WGXC-90.7 FM

From the Radio Art Archive: "Cologne-San Francisco Soundbridge" (1987) by Bill Fontana

Jul 22, 2025: 2pm - 3pm
WGXC 90.7-FM: Radio for Open Ears

90.7-FM in NY's Upper Hudson Valley and wgxc.org/listen everywhere
http://www.wgxc.org/

Produced by Wave Farm Radio.

Exploring ideas about the musicality and physical qualities of sound itself, listening as an act of composition, place, distance, and history, sound artist Bill Fontana’s sound sculptures have been broadcast and installed in cities throughout the world over the last 50 years. In 1987, Fontana created what he calls a sound bridge between the far-flung cities of San Francisco and Köln (Cologne), connecting, mixing, and then broadcasting their soundscapes. 18 microphones were placed in locations throughout each city, and the sounds they picked up were then brought together via satellite. From a radio studio at Westdeutscher Rundfunk Köln (WDR, West German Radio, Cologne), Fontana live mixed a collage of the sounds, including sea lions and the fog horns of the Golden Gate from the San Francisco Bay and the cathedral bells and river boats in Cologne. The hour-long mix was broadcast live from over 50 radio stations internationally, including American Public Radio in the US, who partnered with WDR in the production, as well as museums in Cologne and San Francisco.
- Introduced by Wave Farm Radio Artist Fellow 2020/2021, Jess Speer.

The Wave Farm Broadcast Radio Art Archive is an online resource and broadcast series on Wave Farm’s WGXC 90.7-FM, which is syndicated to stations across the country through The Radio Art Hour. It aims to identify, coalesce, and celebrate historical and contemporary international radio artworks created specifically for terrestrial AM/FM/Shortwave broadcast, whether it be via commercial, public, community, or pirate transmission. The archive is a product of Wave Farm's Radio Artist Fellowship.

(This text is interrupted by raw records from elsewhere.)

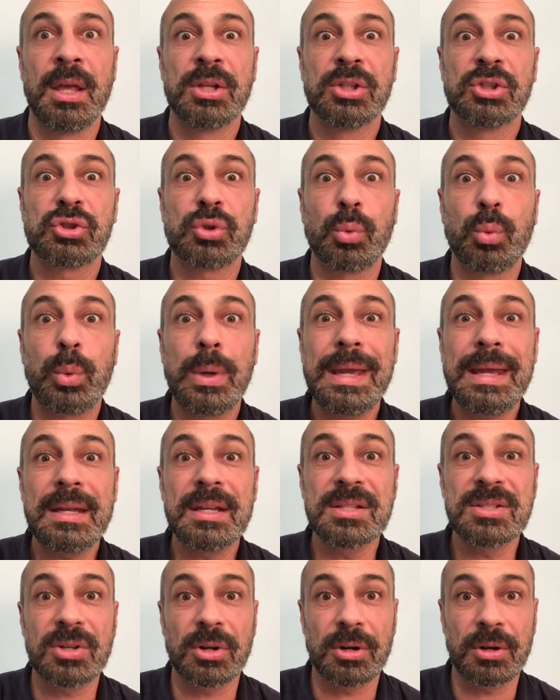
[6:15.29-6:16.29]
So we
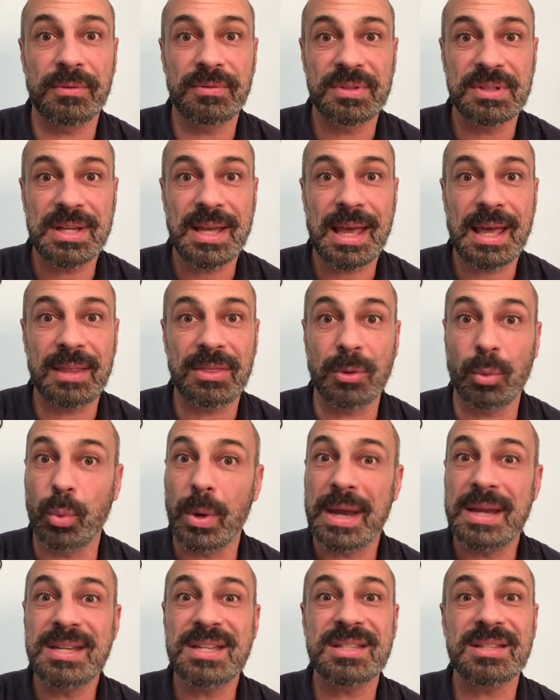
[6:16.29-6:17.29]
deserve death. The
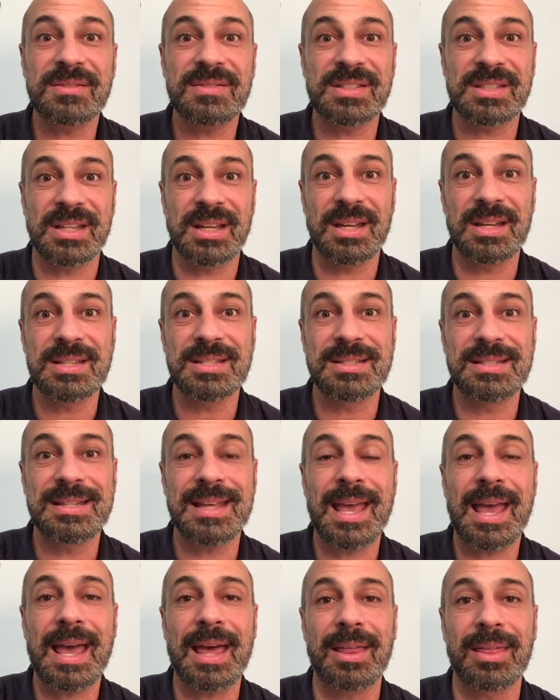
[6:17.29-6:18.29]
wages of sin is
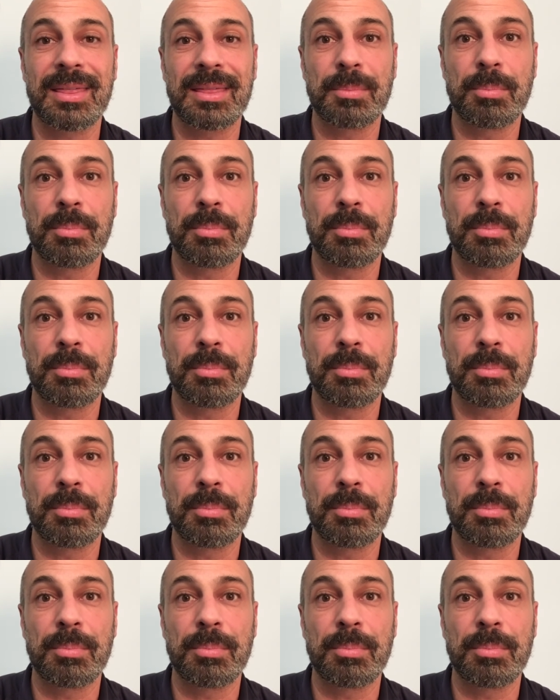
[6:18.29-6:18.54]
death,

Radio artists explore broadcast radio space through a richly polyphonous mix of practices, including poetic resuscitations of conventional radio drama, documentary, interview and news formats; found and field sound compositions reframed by broadcast; performative inhabitations/embodiments of radio’s inherent qualities, such as entropy, anonymity and interference; playful celebrations/subversions of the complex relationship between senders and receivers, and the potential feedback loops between hosts and layers of audience, from in-studio to listeners at home to callers-in; use of radio space to bridge widely dispersed voices (be they living or dead), subjects, environments and communities, or to migrate through them in ways that would not be possible in real time and space; electroacoustic compositions with sounds primarily derived from gathering, generating and remixing radiophonic sources. Note: Wave Farm continues to expand this definition of radio art through engagement with contemporary practices including those revealed by Wave Farm Artists-in-residence, and the Radio Art Fellowship program.